### Saved data entries
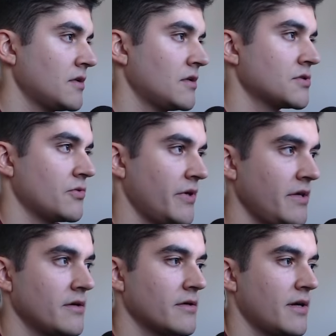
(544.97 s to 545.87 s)
So
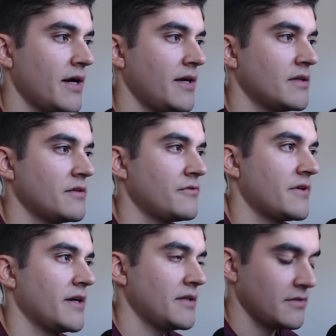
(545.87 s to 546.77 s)
here I can
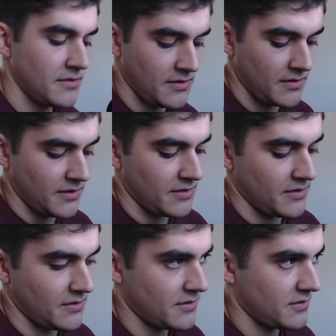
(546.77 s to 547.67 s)
define
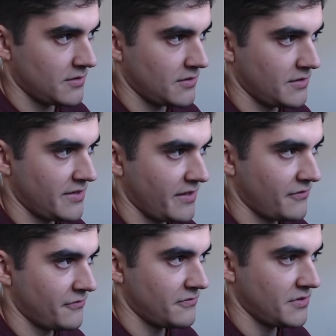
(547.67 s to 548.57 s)

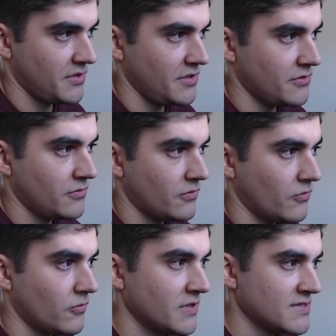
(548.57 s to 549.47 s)
def new
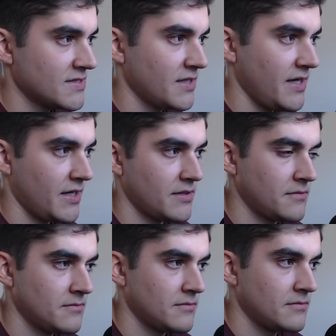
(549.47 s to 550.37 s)
once again,
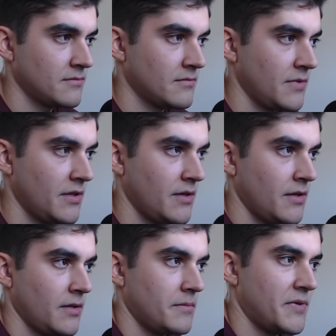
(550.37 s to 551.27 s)

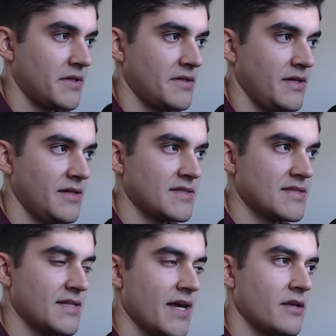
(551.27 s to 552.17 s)
but
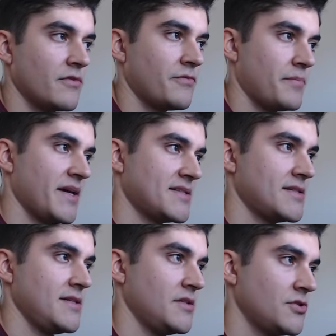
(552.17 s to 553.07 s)
instead of
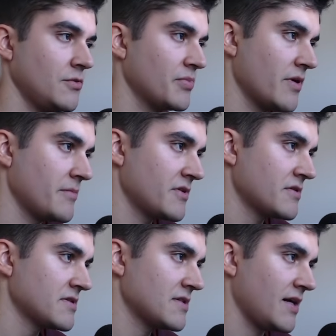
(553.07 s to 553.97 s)
passing 2
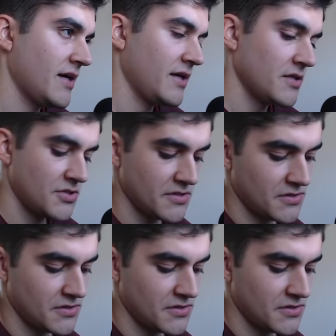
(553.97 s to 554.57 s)
parameters, I can just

### REQUIREMENT
Reproduce exactly, and only, the lines that begin at the one containing "(550.37 s to 551.27 s)" and end with the final line of the data, both included, while omitting every picture.

### ANSWER TO THIS PROBLEM
(550.37 s to 551.27 s)

(551.27 s to 552.17 s)
but
(552.17 s to 553.07 s)
instead of
(553.07 s to 553.97 s)
passing 2
(553.97 s to 554.57 s)
parameters, I can just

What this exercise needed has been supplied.